The food security law is considered to be very much a part of that trend. Indonesia's Ministry of Trade and a USAID program drew 200 people to a conference last month at the Borobudur Hotel in Jakarta to discuss the new law, with many people critical of it.
Kym Anderson, a consultant for the USAID program, told the conference that the food law is a blunt protection instrument that makes no economic sense. Food trade protection, he said in his presentation, "reduces overall efficiency of national resource use in agriculture. This may help some poor households, but at the expense of other households while unnecessarily helping some non-poor groups."

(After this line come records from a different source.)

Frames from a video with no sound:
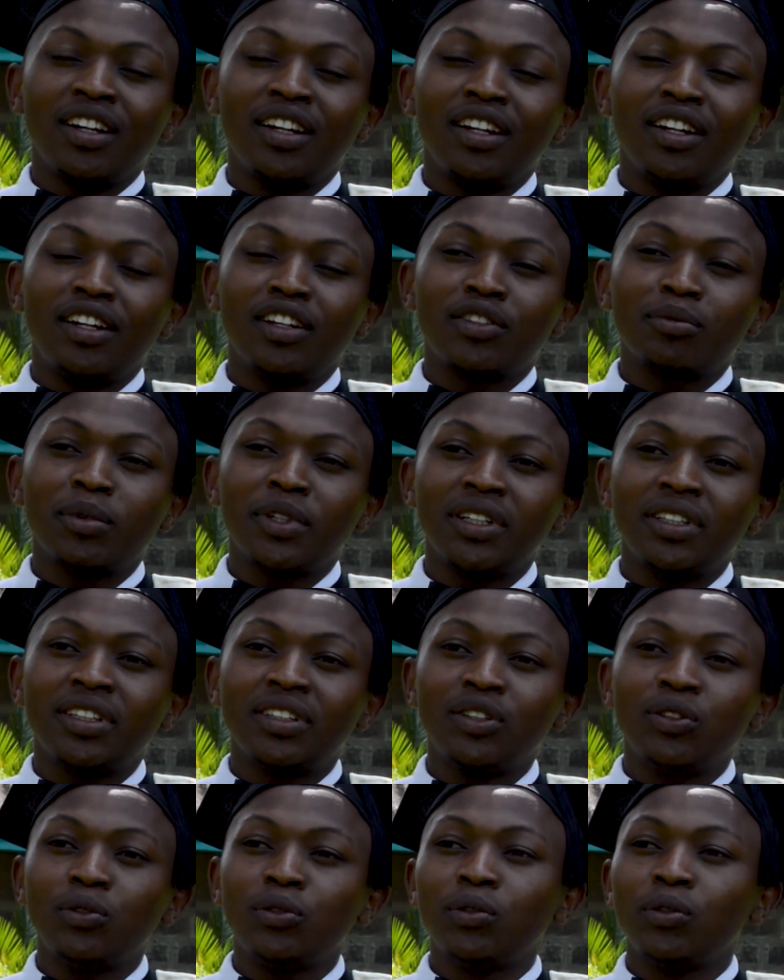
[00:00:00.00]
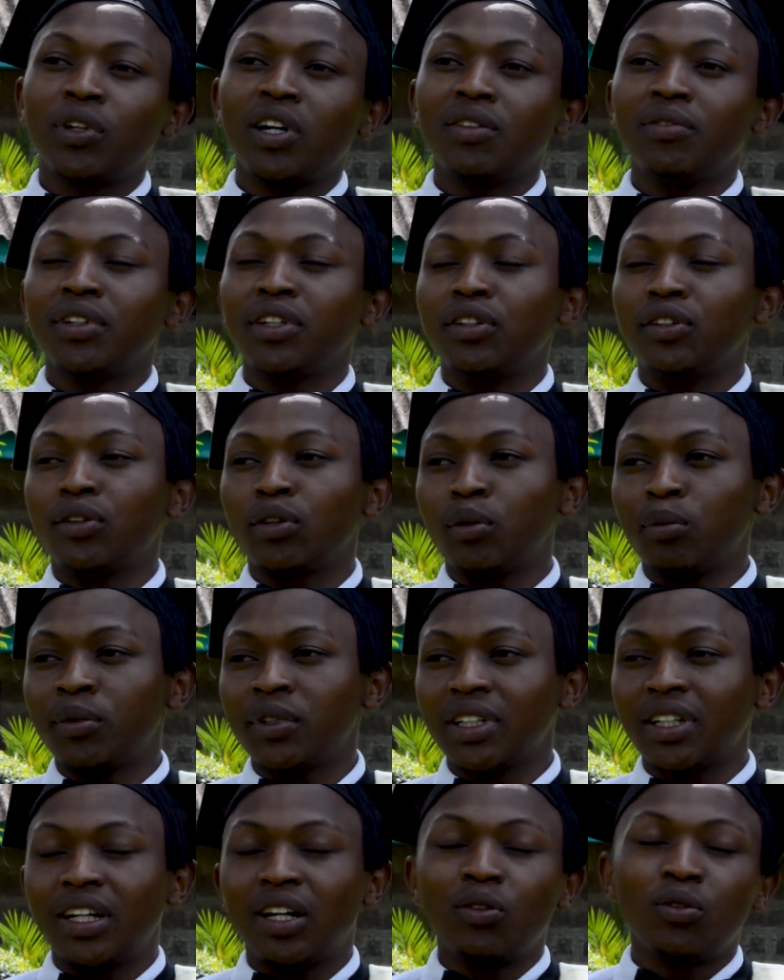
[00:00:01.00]
and despite you having
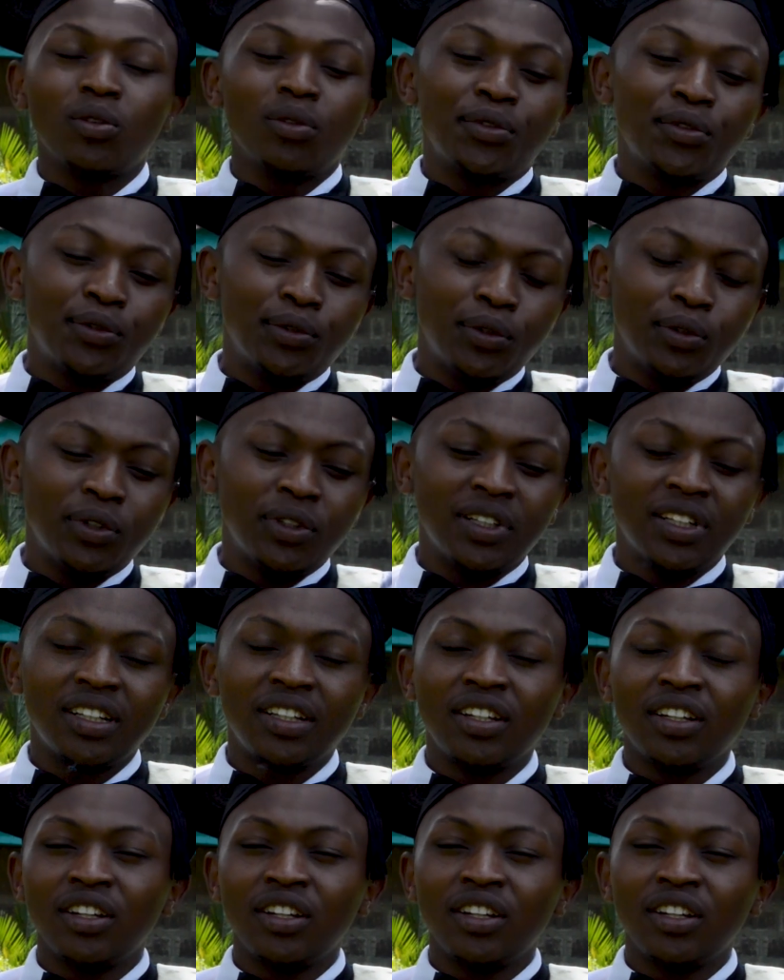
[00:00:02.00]
dropped out of school,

Siswono Yudo Husodo, a member of the House of Representatives (DPR) Commission IV, which oversees agriculture, underlined the need for a food policy at the Borobudur meeting, saying that the law had been passed and is here to stay regardless of the problems, which have driven food sellers in Jakarta and other cities to the wall.

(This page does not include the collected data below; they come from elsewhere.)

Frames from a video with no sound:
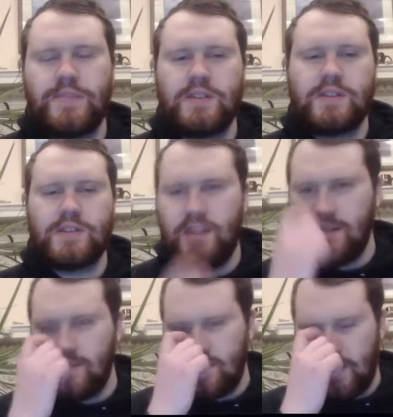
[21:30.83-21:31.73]
This
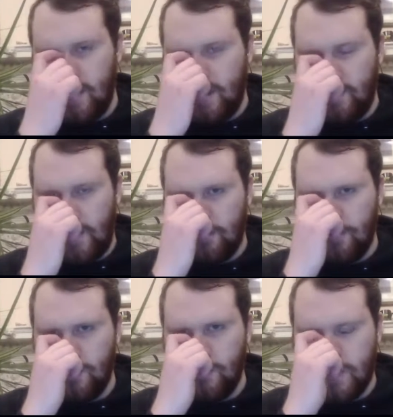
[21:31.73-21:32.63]
is a Lionel
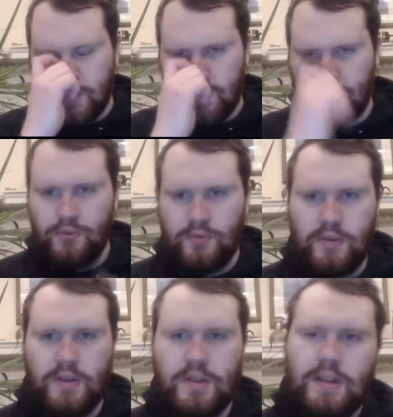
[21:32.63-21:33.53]
Yu issue.
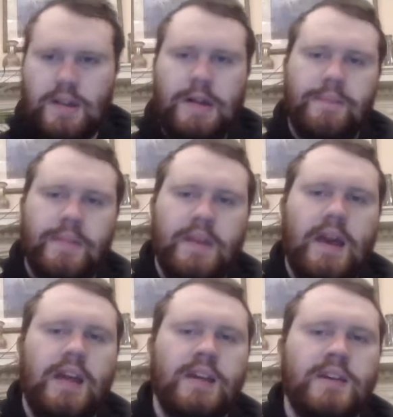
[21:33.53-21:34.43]

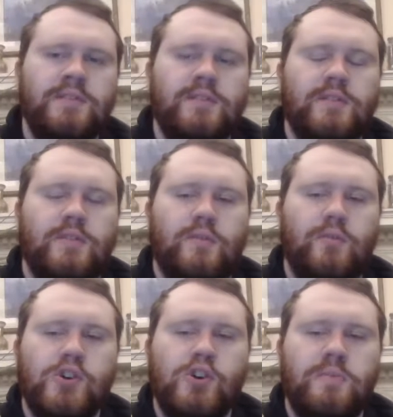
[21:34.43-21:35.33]
And
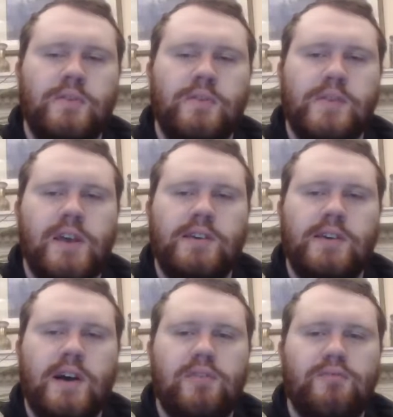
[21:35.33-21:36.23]
we open with a
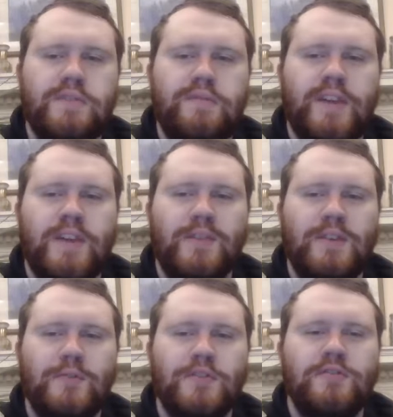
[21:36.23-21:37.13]
Guthrie family
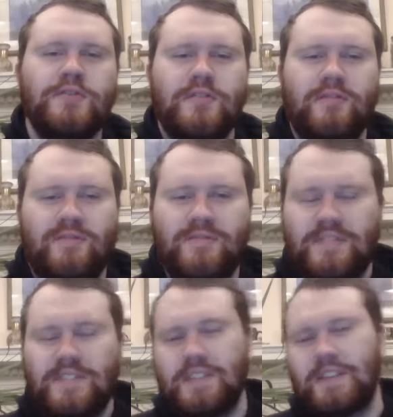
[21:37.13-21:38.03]
reunion.
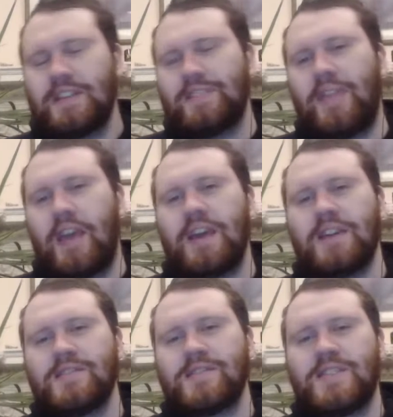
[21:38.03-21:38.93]

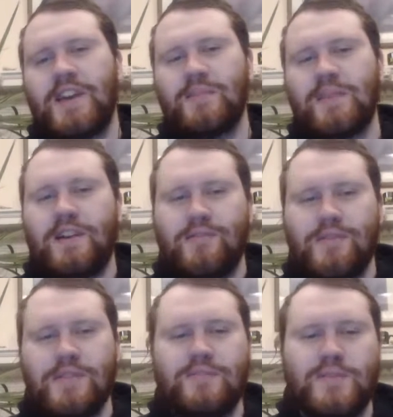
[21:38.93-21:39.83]
And Sam Guthrie,
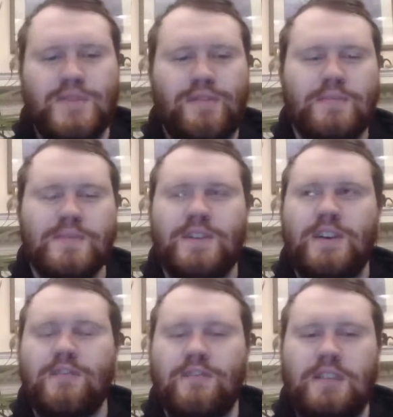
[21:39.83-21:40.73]
the most famous
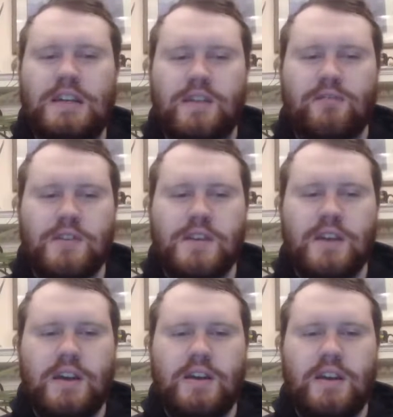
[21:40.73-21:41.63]
Guthrie,
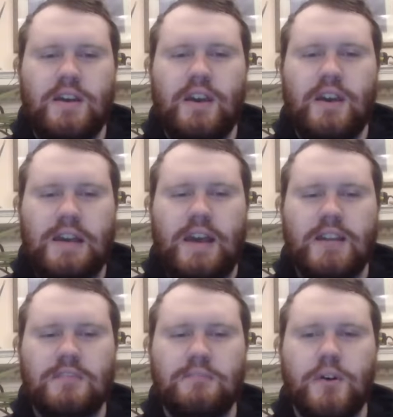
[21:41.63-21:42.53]
aka
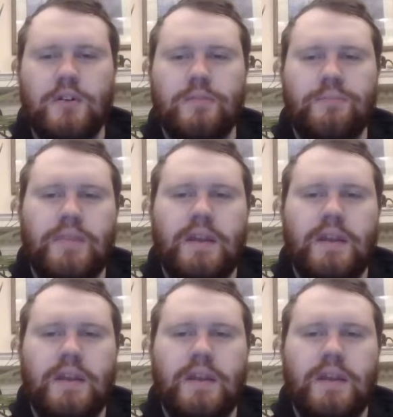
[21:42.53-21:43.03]
Cannonball,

Siswono said Yudhoyono is backing the food security agenda by agreeing to raise research and development on food production to 1 percent of GDP in the upcoming budget, and that the government had produced a draft law on the protection of farmers, according to a report by the American Chamber of Commerce in Indonesia.
Anderson said that one option to counteract the new food trade restrictions would be the passage of new export disciplines and a special safeguard mechanism in the World Trade Organization's currently stalled Doha Development Round of trade negotiations.
In its 2012 OECD Review of Agricultural Policies: Indonesia, (available by subscription only) the 32-member Organization for Economic Cooperation and Development warned that trade is an essential part of food security strategy and that relying only on domestic production may make Indonesia vulnerable to fluctuations in supply. "Thus," the report said, "to improve food security the country needs to have the ability to buy food on international markets. Import protection is inconsistent with Indonesia's objective to be a trading nation and increase its export performance."
However, the report said, "A growing number of administrative requirements are being placed on imports. While many of these are justifiable from a food safety or sanitary perspective…others appear to be introduced to specifically reduce the quantity of imports, increase the cost of importing, or make the process of importing more difficult. These need to be reformed, at least by improving their transparency."
That does not appear to be an objective of the Indonesian government, however.